Lines with the word "video" in them must be copied from the records below.

Input for this task:
= Beginning of Section =
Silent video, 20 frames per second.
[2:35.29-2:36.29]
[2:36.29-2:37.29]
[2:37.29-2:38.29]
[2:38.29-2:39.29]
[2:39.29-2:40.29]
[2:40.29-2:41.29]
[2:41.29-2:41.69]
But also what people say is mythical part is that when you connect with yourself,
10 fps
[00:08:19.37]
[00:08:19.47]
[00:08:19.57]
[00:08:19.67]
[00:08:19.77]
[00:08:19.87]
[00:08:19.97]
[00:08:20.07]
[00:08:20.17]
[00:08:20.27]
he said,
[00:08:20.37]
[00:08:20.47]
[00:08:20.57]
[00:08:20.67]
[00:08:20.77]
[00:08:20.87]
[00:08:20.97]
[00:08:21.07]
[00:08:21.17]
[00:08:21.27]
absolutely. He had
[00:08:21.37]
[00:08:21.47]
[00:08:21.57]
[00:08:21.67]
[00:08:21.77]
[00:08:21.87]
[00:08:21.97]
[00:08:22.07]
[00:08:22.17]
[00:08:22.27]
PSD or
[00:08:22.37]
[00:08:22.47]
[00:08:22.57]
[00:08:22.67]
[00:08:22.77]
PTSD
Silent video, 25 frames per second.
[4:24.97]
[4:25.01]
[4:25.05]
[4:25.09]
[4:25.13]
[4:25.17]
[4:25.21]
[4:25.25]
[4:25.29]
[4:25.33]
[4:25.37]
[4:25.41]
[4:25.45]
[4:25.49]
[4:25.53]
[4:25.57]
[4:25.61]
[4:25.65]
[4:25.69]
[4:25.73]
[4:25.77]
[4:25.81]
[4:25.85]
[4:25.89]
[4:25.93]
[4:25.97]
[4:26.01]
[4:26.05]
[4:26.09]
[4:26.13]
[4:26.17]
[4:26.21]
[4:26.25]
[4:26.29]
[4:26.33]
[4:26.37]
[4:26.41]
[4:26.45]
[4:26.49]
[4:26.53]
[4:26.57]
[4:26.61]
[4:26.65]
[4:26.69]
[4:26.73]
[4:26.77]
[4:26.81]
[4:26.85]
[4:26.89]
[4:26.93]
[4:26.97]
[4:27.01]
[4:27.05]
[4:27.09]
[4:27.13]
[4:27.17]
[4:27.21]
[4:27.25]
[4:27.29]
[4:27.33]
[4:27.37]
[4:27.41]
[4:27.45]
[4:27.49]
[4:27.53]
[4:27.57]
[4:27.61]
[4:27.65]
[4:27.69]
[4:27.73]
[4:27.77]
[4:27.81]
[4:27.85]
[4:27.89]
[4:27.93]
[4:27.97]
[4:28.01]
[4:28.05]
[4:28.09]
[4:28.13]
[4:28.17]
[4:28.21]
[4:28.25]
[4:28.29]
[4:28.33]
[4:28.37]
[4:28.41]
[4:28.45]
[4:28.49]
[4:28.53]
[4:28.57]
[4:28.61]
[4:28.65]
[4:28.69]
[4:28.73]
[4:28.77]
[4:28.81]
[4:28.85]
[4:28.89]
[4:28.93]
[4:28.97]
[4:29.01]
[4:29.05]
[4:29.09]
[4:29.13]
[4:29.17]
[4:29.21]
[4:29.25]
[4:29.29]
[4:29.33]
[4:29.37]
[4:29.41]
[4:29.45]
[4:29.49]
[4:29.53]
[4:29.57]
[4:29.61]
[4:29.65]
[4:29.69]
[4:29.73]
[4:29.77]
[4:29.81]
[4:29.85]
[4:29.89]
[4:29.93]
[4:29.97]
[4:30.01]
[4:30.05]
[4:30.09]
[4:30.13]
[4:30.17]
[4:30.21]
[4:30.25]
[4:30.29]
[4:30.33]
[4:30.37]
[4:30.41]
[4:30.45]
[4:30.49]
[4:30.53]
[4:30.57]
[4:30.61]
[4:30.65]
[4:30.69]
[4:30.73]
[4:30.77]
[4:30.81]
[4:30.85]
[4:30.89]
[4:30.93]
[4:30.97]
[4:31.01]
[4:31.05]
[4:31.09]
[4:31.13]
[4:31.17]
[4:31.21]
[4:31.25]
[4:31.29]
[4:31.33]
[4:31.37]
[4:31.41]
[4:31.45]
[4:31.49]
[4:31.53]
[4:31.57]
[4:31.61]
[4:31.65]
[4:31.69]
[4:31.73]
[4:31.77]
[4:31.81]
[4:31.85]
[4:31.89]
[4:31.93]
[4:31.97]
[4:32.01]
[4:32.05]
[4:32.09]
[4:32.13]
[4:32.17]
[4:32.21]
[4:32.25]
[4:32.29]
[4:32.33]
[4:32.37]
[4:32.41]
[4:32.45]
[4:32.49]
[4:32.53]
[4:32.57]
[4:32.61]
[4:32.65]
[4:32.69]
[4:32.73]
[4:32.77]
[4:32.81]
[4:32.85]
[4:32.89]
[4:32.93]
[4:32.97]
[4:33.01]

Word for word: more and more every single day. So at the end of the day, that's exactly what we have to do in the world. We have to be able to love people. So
= End of Section =
Expected answer:
Silent video, 20 frames per second.
Silent video, 25 frames per second.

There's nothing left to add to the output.